*Try it*: Please, starting at the line that contains "(806.86 s to 807.90 s)", reproduce every line exactly until the records run out, skipping all pictures.
Data excerpts START
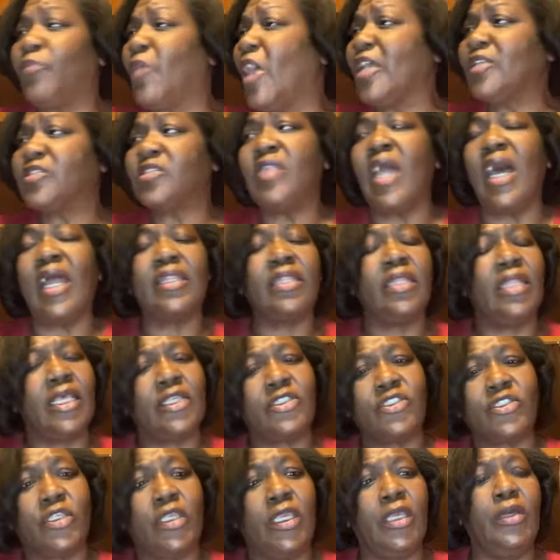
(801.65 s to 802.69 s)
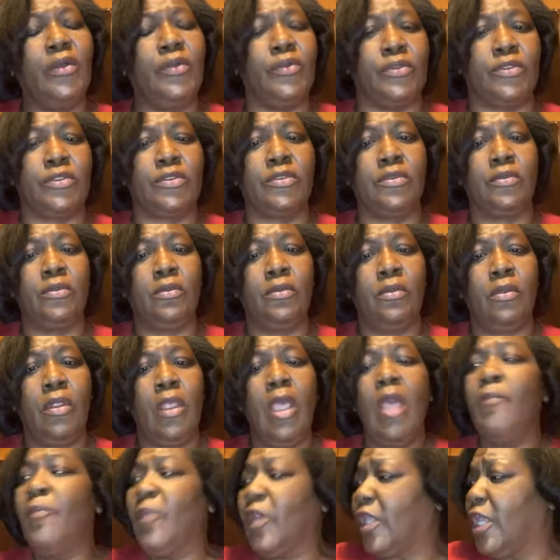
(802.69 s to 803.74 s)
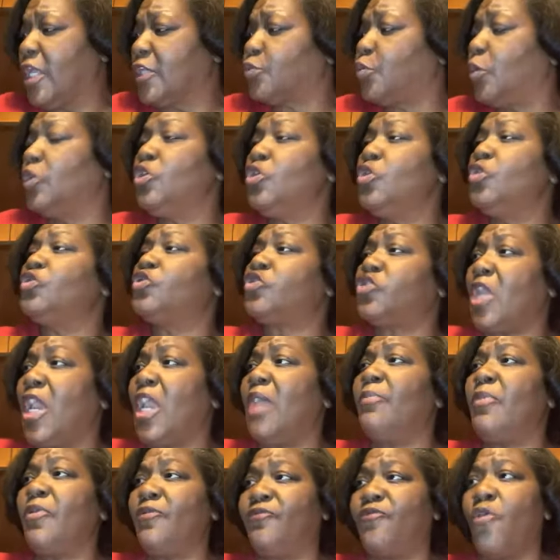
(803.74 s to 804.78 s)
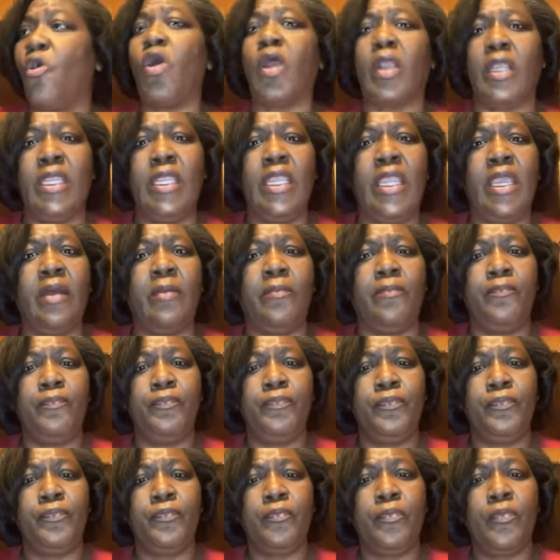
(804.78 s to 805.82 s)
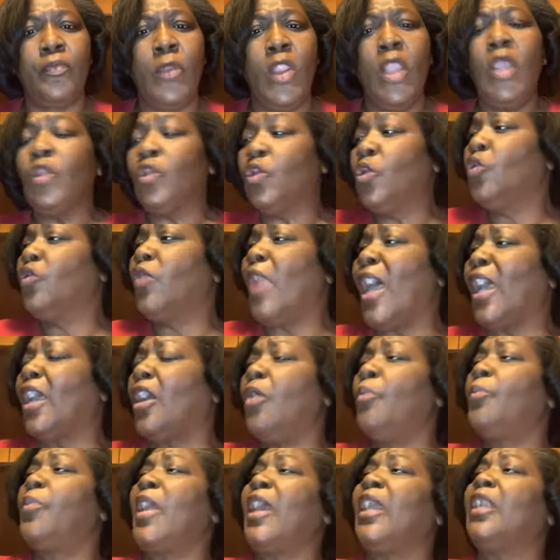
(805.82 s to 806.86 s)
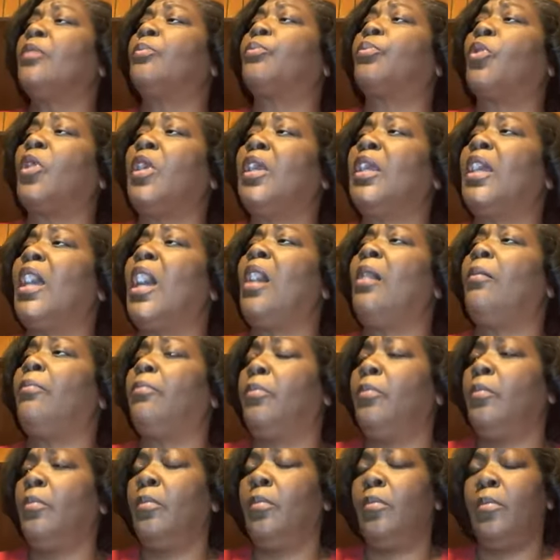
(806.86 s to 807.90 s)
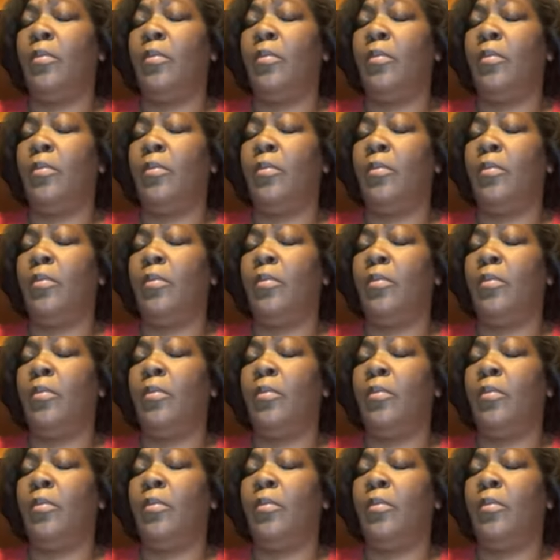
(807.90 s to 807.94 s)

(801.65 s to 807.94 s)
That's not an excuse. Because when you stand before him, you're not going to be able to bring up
Data excerpts END
*Result of this task*:
(806.86 s to 807.90 s)
(807.90 s to 807.94 s)

(801.65 s to 807.94 s)
That's not an excuse. Because when you stand before him, you're not going to be able to bring up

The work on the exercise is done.